The other main focus of this study is Bhoja's great compendium of architectural knowledge known as the Samaranganasutradhara, a project of comparable ambition to his temple. This famous Vastusastra was compiled at a moment when the classical traditions of Indian architecture had blossomed into abundant maturity, and could be understood in relation to one another, in all their diversity. The Samaranganas treatment of Nagara, Dravida and Bhumija temples are covered here in detail, with key chapters translated both into English and into drawings of the temple designs that the text encapsulates. As illustrated by numerous photographs, the text describes types known among surviving monuments, as well as many others probably never built. Far from being a straight jacket and an impediment to growth, the text, is revealed both as full of architectural invention, and as a framework and a stimulus to further creativity. This book will allow the reader to begin to understand the temple architecture of medieval India through the eyes of its creators.
About the Author
Adam Hardy, an architect, is Professor of Asian Architecture at The Welsh School of Architecture, Cardiff University. He has been studying Indian temples for more than thirty years, and his publications on the subject include Indian Temple Architecture: Form and Trans-formation (IGNCA, 1995) and The Temple Architecture of India (Wiley, 2007). Since 1999 he has been Editor of the journal South Asian Studies. He is currently working on two projects which, like the study for this book but in different ways, re-create traditional temples. One is a conservation study for the World Monuments Fund at Ashapuri, Madhya Pradesh, involving the recovery of lost temple designs from thousands of stone fragments; the other is the design of a new temple in Hoysala style near Bangalore, aiming to unfold the inherent potential of that tradition.
This highly specialized study on "Theory and Practice of Temple Architecture in Medieval India" is indeed a monumental work and we at IGNCA are very happy to place it in the hands of readers. Medieval architecture is precisely dated to the beginning of the tenth century. As observed by a scholar, "Medievalism in North India simultaneously manifested itself in all regions and in almost all fields of cultural expressions - literature in its manifold modes, elaborate ritualistic forms of worship, costumes and ornaments, music and dance, and above all art and architecture, converging as they all did to the same ideals and exhibited identical inward spirit and external unity in formal appearance.

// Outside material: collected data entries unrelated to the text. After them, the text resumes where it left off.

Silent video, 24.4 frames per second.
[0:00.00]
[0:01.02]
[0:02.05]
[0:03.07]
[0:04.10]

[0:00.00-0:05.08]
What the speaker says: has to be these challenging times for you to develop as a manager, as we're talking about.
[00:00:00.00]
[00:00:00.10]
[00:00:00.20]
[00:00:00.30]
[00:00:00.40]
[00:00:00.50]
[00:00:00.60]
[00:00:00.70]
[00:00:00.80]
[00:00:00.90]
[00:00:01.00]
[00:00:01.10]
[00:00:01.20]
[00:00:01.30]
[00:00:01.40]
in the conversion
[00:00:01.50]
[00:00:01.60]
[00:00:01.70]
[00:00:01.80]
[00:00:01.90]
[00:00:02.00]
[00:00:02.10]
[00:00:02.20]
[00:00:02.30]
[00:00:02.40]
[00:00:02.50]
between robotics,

Architecture, by an assured, as though pre- determined, course of evolution, by then had left behind the relative simplicity, undue massiveness, ponderousness of appearance met with in the earlier ages. The medieval era ushered in the first definite stage of creating fully organic, highly integrated, and convincingly articulate appearance of a 'temple' as it will look, or should look, as Gothic era contemporaneously was to do in the medieval Europe for the 'Church'. (M. A. Dhaky, Encyclopedia of Indian Temple Architecture, Vol. II, Part 3, North India, Text p. xxi). Some of the greatest masterpieces of temple architecture were created in this age. Sadly, much of the material contribution of this period has now vanished due to the ravages of time and the vagaries of man.

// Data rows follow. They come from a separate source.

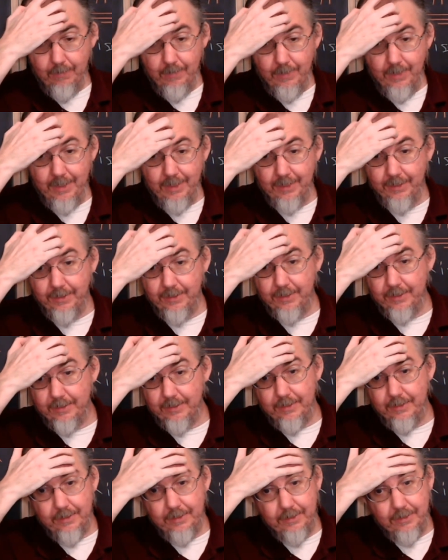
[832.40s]
And
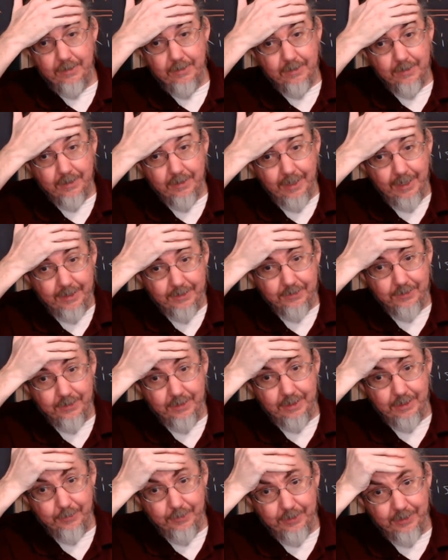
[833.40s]
the last thing
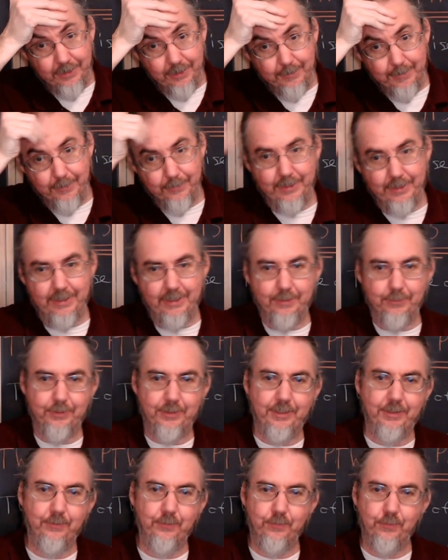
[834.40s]
I want to talk about what he did was
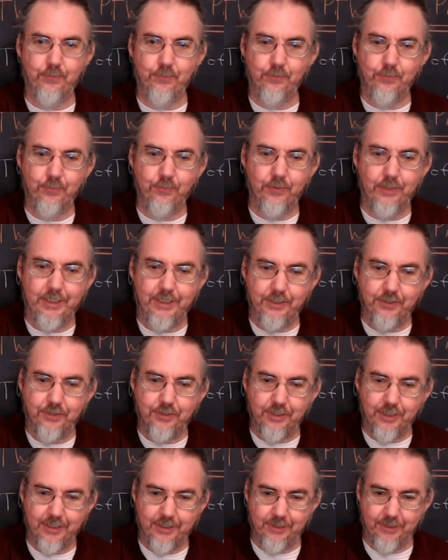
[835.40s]
he
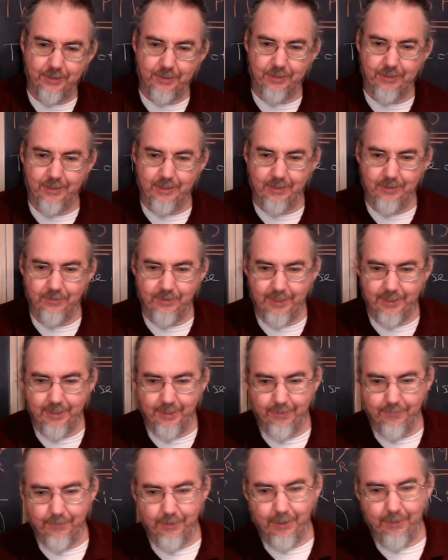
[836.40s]
restructured the
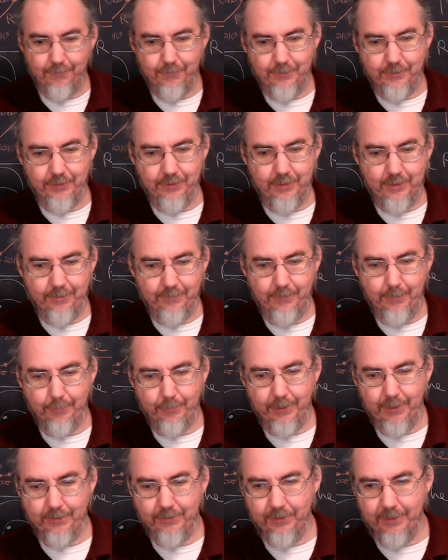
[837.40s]
executive office of the
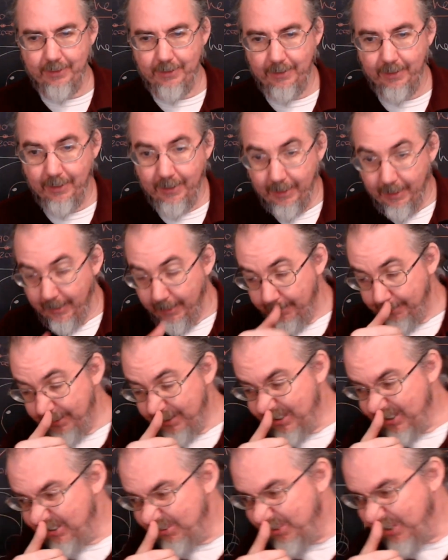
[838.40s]
president,
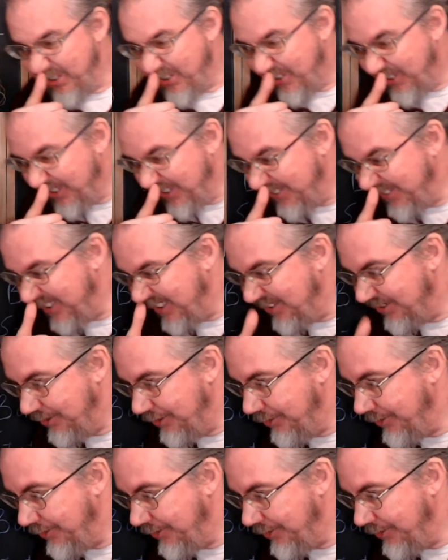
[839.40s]
because with all of these new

The temple site of Bhojpur (Madhya Pradesh) is associated with Bhoja, the legendary Paramara ruler of Malwa in the first half of the eleventh century. The present volume focuses on two works attributed to this illustrious ruler. The first is a vastly ambitious, but unfinished, royal temple at Bhojpur, with its unique set of architectural drawings engraved on the surrounding rocks. These beautiful drawings, documented here for the first time, provide insights into the construction processes and glimpses of hitherto unknown temple forms. They also hold the key to the intended design of the Bhojpur temple itself according to investigations made by Prof. Adam Hardy. The other main focus of this study is Bhoja's great compendium of architectural knowledge known as Samaranganasutradhara, a project comparable in scope and ambition to his temple. This famous text on architecture (Vastusastra) was compiled at a time when the classical tradition of Indian architecture had blossomed into abundant maturity, and could be understood in relation to one another, in all their diversity. As illustrated by numerous photographs in the present volume, the text describes types known among surviving monuments, as well as many others probably never built. The text is revealed here both as full of architectural innovations and as a framework and stimulus to further creativity. In this context, I am delighted to inform that IGNCA has already got prepared a critical edition with the translation of the complete text of Samaranganasutradhdra. It will be brought out soon in the Kalamulasastra series of fundamental texts.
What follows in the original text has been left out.